Every Summer I buy a brand new mac and return it 14 days later as my travel machine. Last year it was a retina iMac, this year a Macbook pro. The Macbook Pro I’m typing on right now is a splendid machine, but a bit heavy, despite it’s slimness. I’m thinking that the Macbook Air is more utilitarian. At home I use mac minis/servers with Dell monitors.

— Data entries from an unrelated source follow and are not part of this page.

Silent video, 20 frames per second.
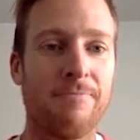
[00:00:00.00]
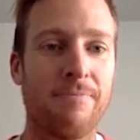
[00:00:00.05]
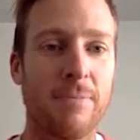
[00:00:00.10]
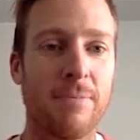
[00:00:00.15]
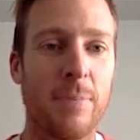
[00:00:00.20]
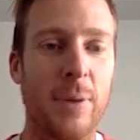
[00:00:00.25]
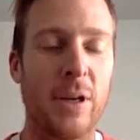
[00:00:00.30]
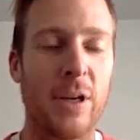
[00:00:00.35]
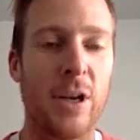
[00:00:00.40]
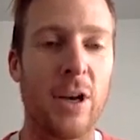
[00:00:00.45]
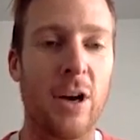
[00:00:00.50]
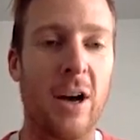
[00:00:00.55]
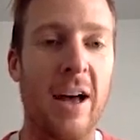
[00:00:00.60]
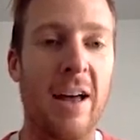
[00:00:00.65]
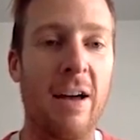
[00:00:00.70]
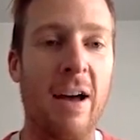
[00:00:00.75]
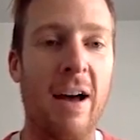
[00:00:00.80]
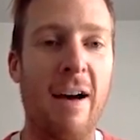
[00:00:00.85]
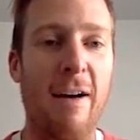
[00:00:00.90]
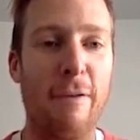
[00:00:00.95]

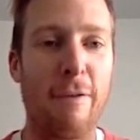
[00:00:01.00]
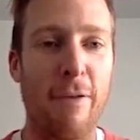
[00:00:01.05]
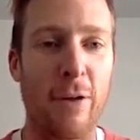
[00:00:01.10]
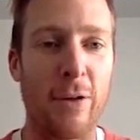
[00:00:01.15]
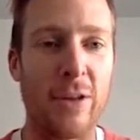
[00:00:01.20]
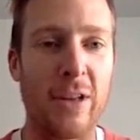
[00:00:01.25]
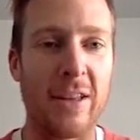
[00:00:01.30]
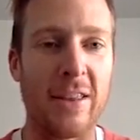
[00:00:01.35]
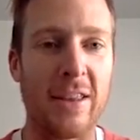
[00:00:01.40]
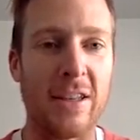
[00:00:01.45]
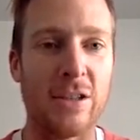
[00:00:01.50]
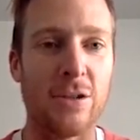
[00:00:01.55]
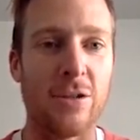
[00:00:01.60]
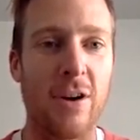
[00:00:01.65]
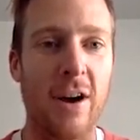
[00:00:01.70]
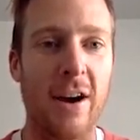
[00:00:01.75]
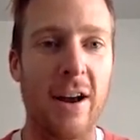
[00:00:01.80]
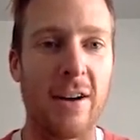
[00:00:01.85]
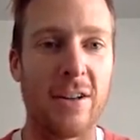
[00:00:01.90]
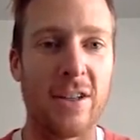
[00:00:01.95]
I felt that this
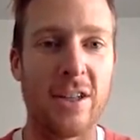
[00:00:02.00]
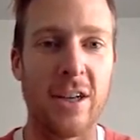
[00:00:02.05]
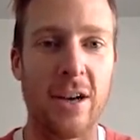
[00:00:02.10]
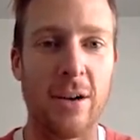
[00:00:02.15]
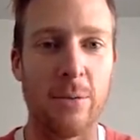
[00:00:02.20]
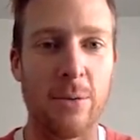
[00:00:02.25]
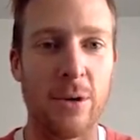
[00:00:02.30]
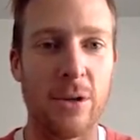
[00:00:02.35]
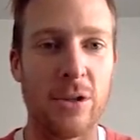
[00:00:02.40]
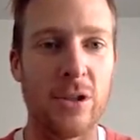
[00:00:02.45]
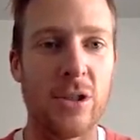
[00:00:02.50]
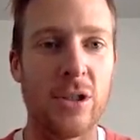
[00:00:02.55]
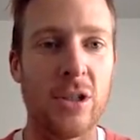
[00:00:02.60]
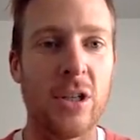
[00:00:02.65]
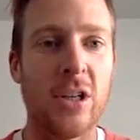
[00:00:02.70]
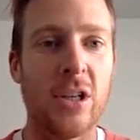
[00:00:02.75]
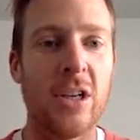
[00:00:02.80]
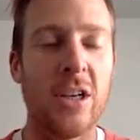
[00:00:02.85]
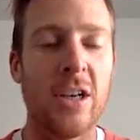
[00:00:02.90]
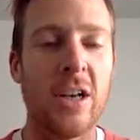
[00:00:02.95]
run out here was
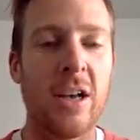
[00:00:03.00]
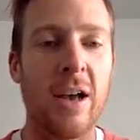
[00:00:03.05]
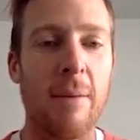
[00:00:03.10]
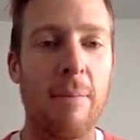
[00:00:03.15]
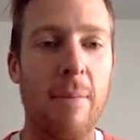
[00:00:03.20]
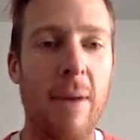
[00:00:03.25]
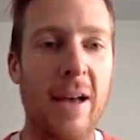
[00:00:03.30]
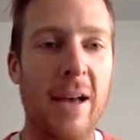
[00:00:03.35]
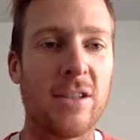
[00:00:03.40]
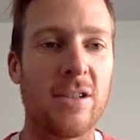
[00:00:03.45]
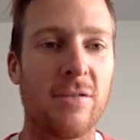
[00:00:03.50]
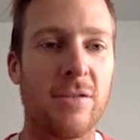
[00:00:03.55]
a massiveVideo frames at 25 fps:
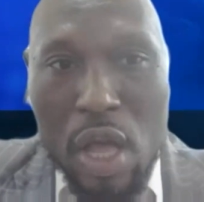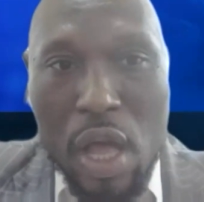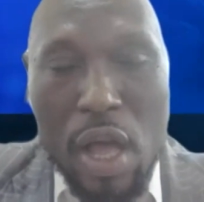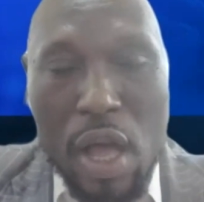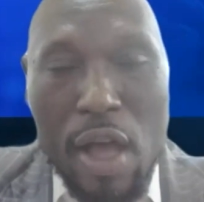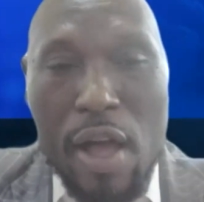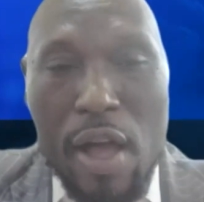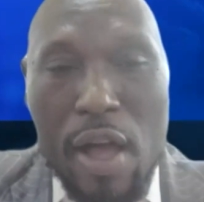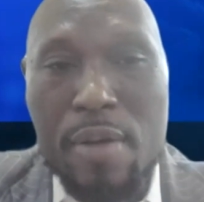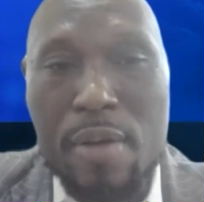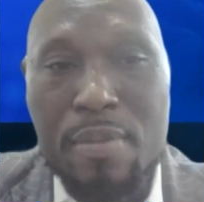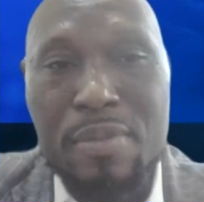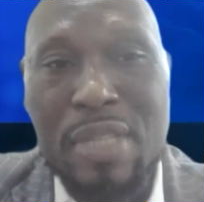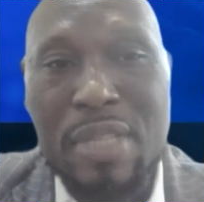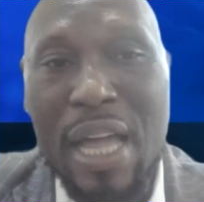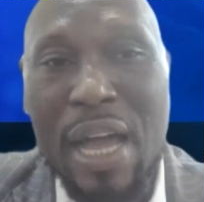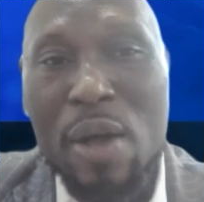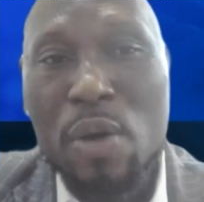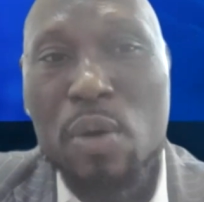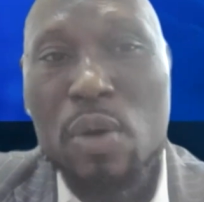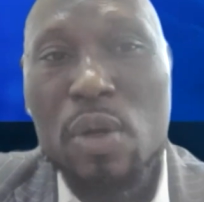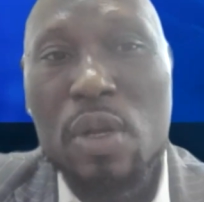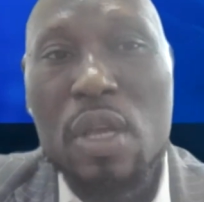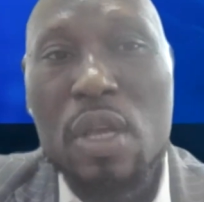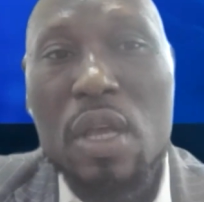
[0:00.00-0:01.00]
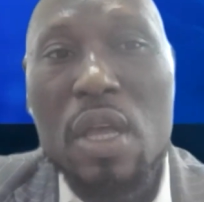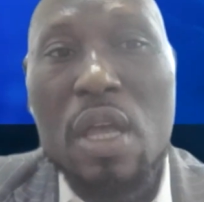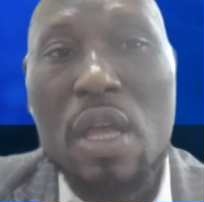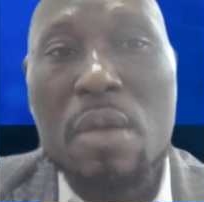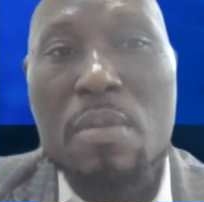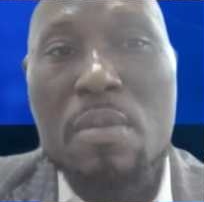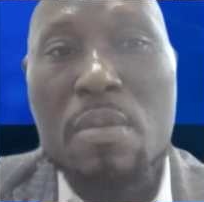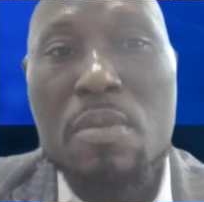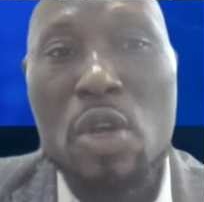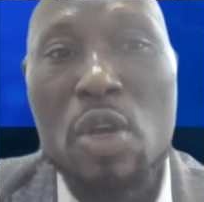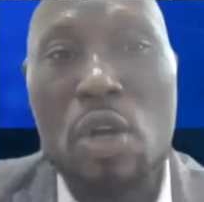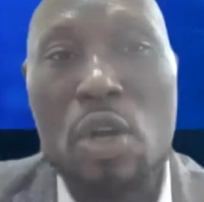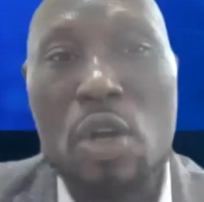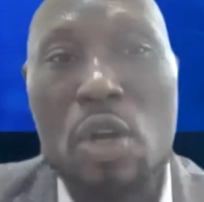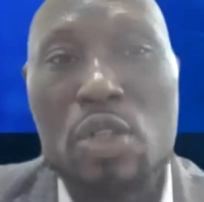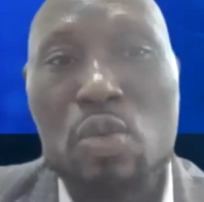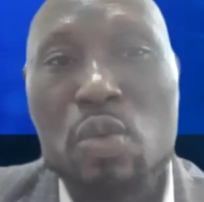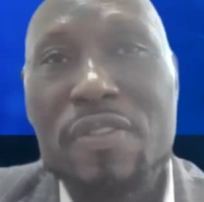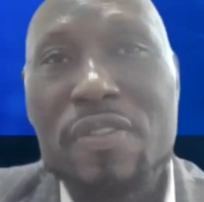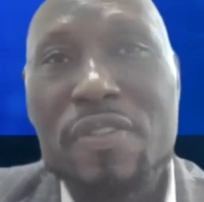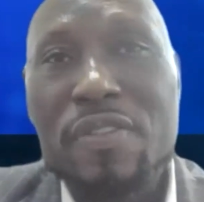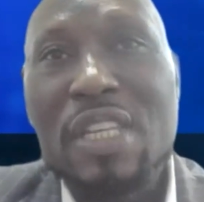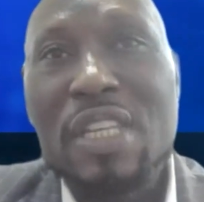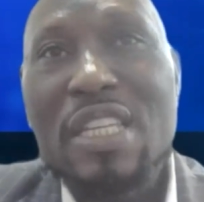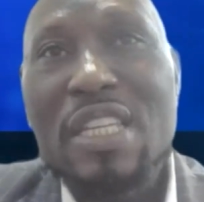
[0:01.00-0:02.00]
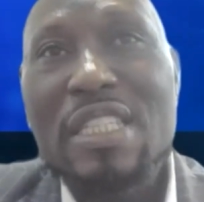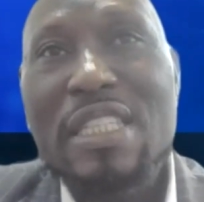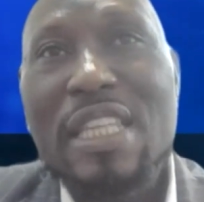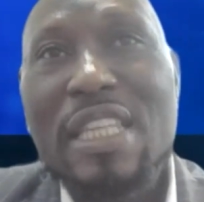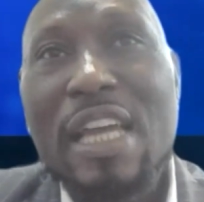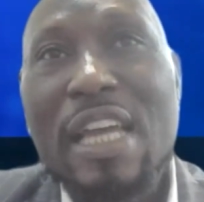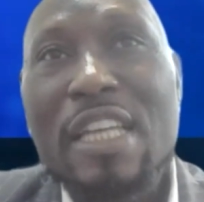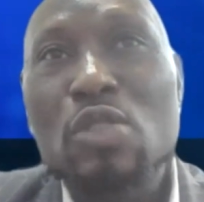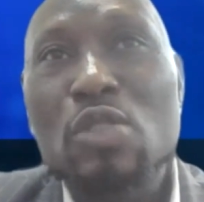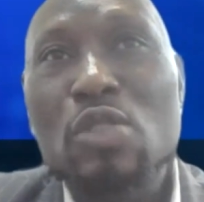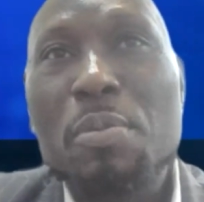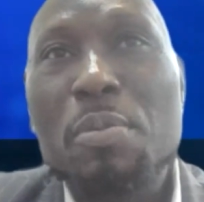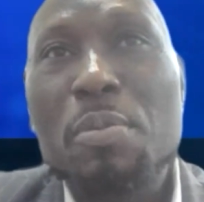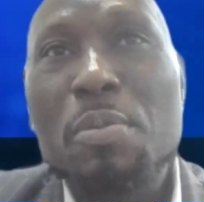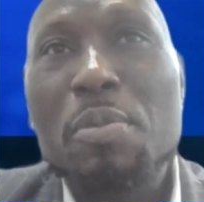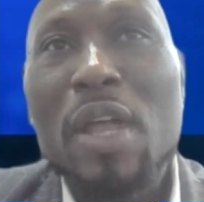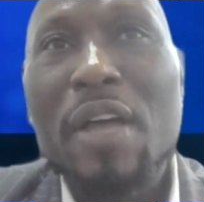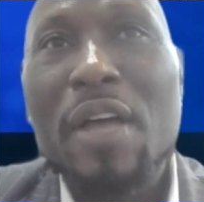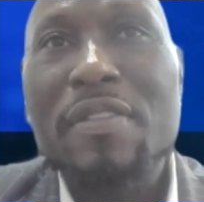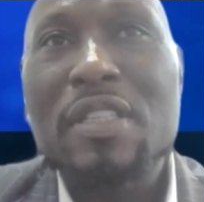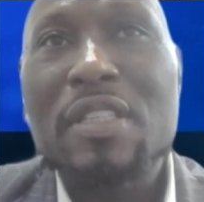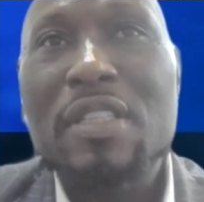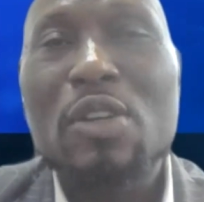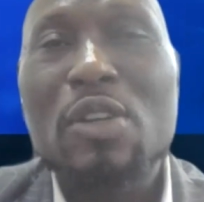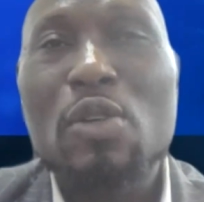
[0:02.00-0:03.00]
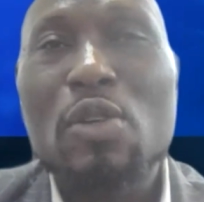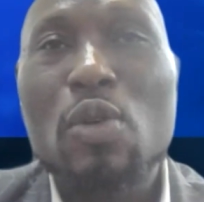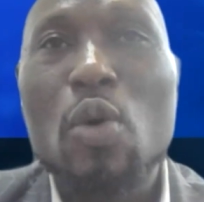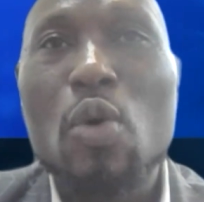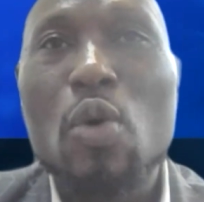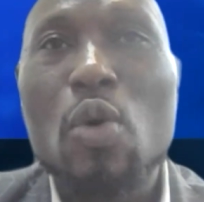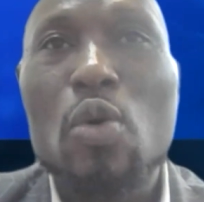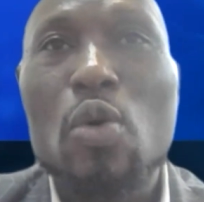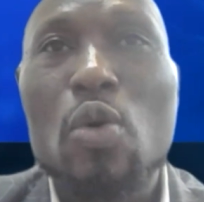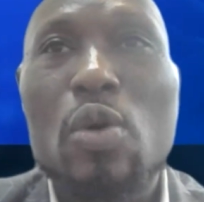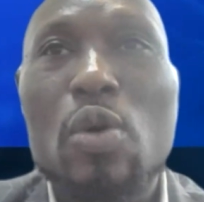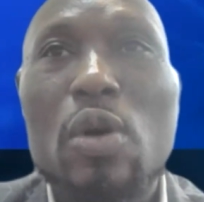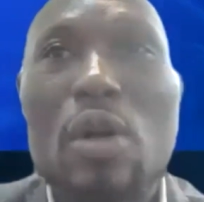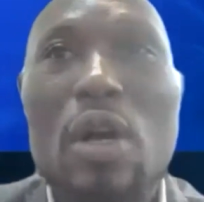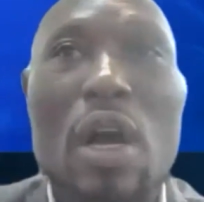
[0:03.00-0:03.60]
Now, because we've seen instances where people have said, oh,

NJCoast: Shore situation spoken like someone who lives there and wants to keep the shoobies out, LOL. Two Fridays ago – beautiful day – I met my boys who were daytripping to Bay Head. Coming up from AC around 1:30p. No real traffic issues exiting parkway through Brick to BH where I got a prime space on East Ave. Only at 35 where it goes to one lane at PPB/BH border and Bridge (if you’re silly enough to take that way into BH) was there the normal *Friday* tieup.
“Fabius Maximus says:
August 14, 2015 at 11:31 pm
I’m camping on a beach in MA. Nice place and a 1 min walk to the sand. Only downside is the drive here. Some real idiots on the road.”
Ditch the beat up Subaru with the ‘coexist’ and Obama/Biden stickers and get your 55mph self righteous lefty butt out of the left lane and things will be better.